Stored data
=====

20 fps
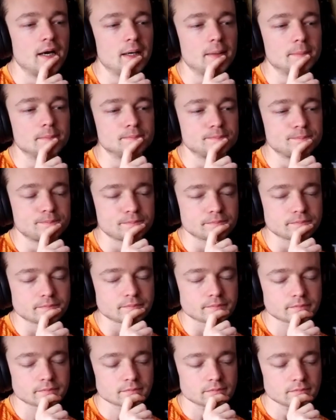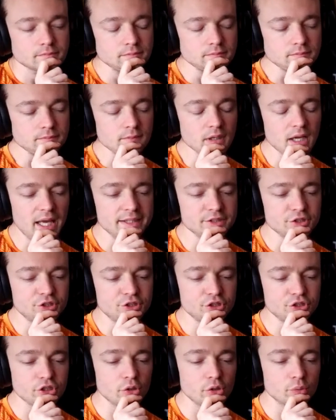Um, and
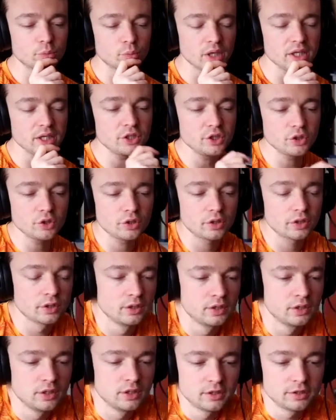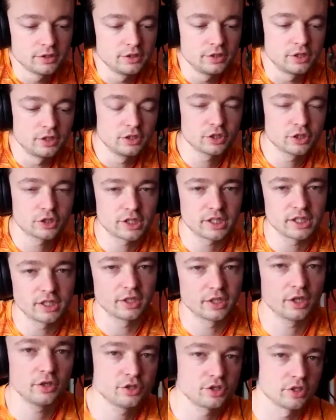so when you're looking at
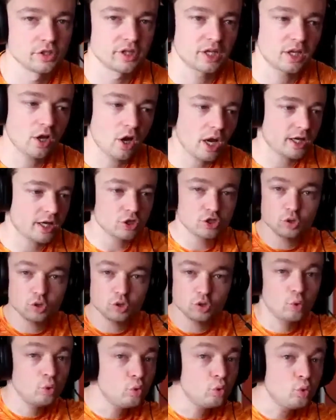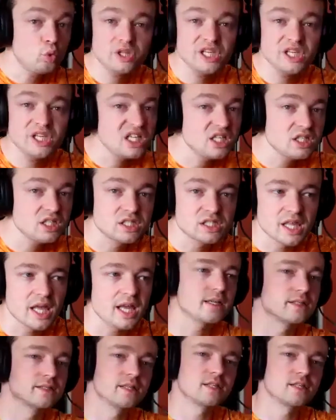Notion, you think, oh, I can do all these
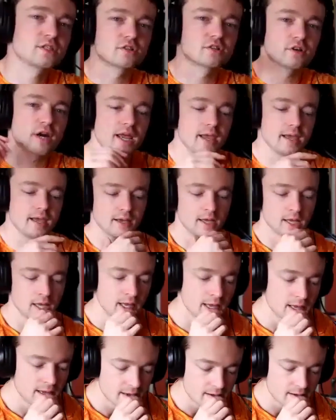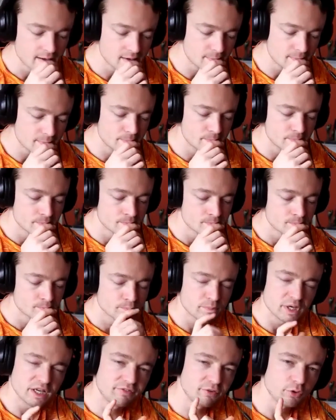things. It's great. Um,
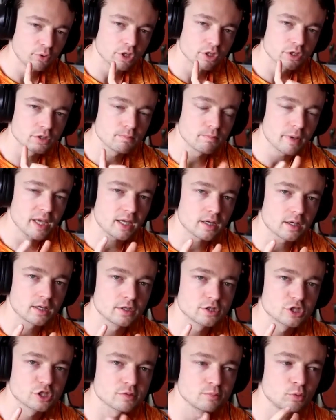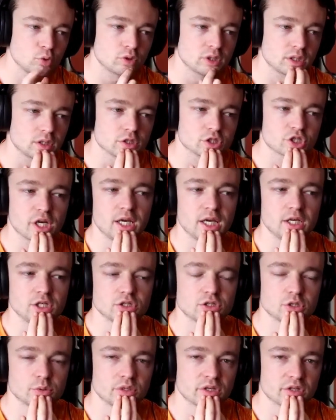but if you want to make a small little change
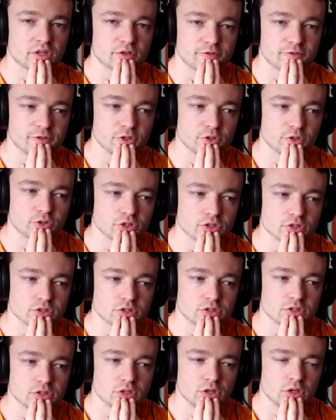to one of the filters,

=====

[WORK TO BE COMPLETED] For this exercise, output the records exactly but omit their pictures.

[EXERCISE RESPONSE]
20 fps
Um, and
so when you're looking at
Notion, you think, oh, I can do all these
things. It's great. Um,
but if you want to make a small little change
to one of the filters,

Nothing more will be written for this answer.